Activity:
Please return the listing exactly as it stands, skipping any pictures.

Data supplied:
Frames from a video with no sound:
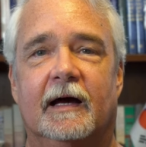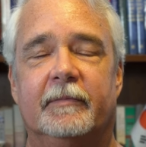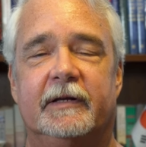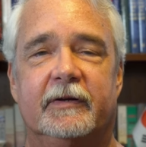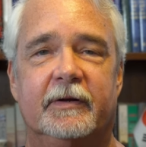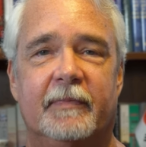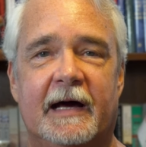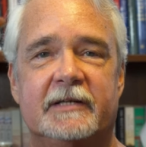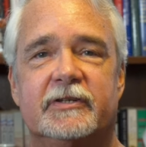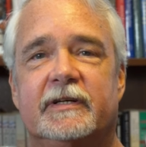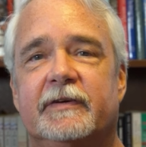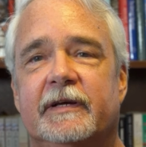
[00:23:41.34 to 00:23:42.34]
I mean, you can
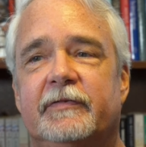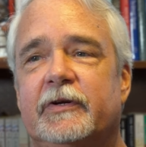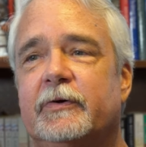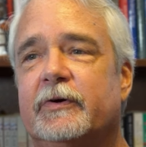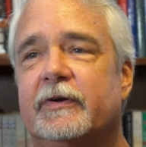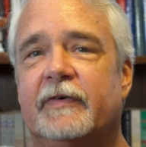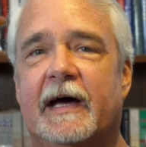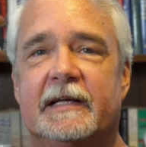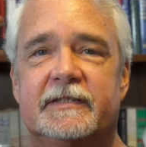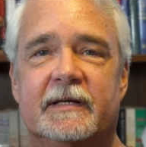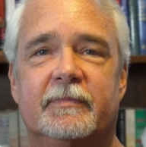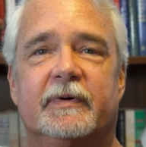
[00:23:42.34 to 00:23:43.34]
imagine if you could have
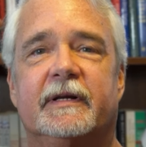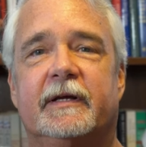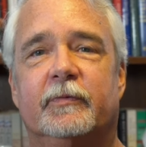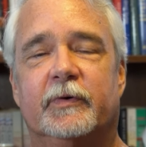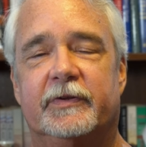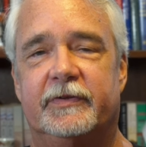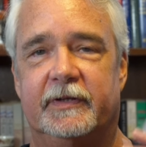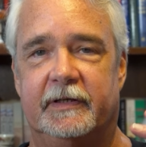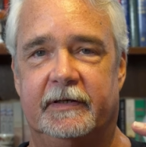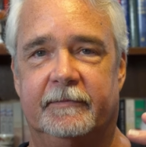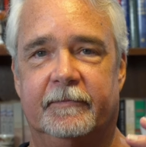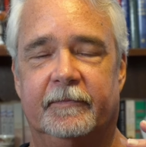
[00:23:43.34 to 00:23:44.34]
had somebody with
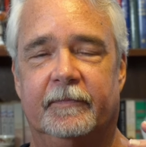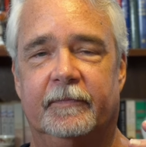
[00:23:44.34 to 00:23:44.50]
the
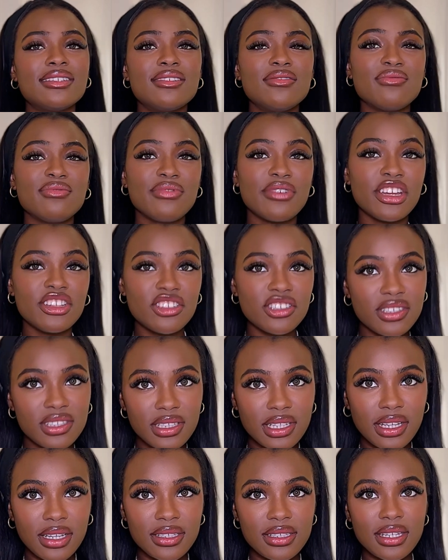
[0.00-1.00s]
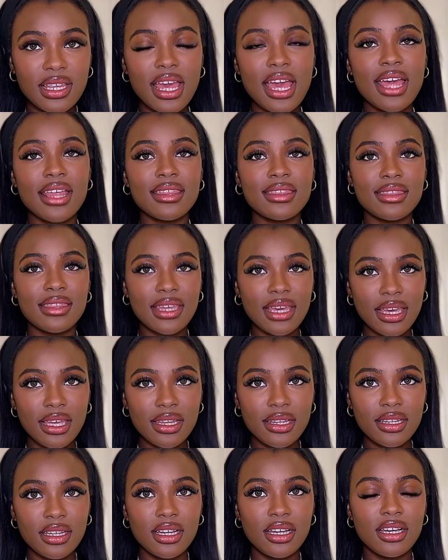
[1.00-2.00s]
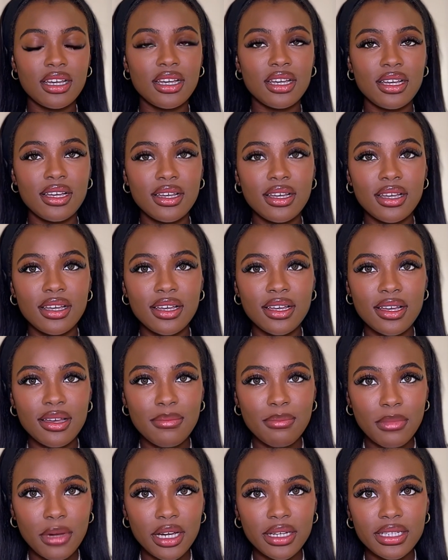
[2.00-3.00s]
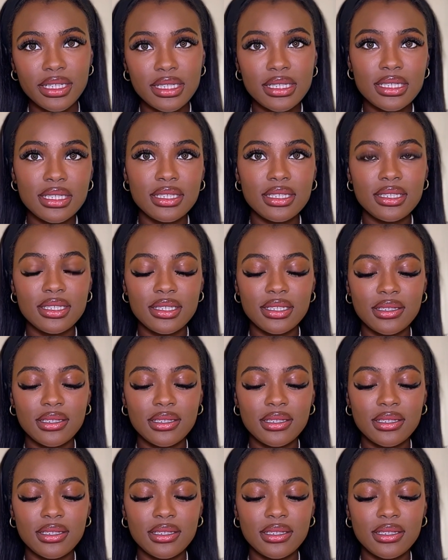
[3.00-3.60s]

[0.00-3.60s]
it registered, and then market it.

Exercise result:
Frames from a video with no sound:
[00:23:41.34 to 00:23:42.34]
I mean, you can
[00:23:42.34 to 00:23:43.34]
imagine if you could have
[00:23:43.34 to 00:23:44.34]
had somebody with
[00:23:44.34 to 00:23:44.50]
the
[0.00-1.00s]
[1.00-2.00s]
[2.00-3.00s]
[3.00-3.60s]

[0.00-3.60s]
it registered, and then market it.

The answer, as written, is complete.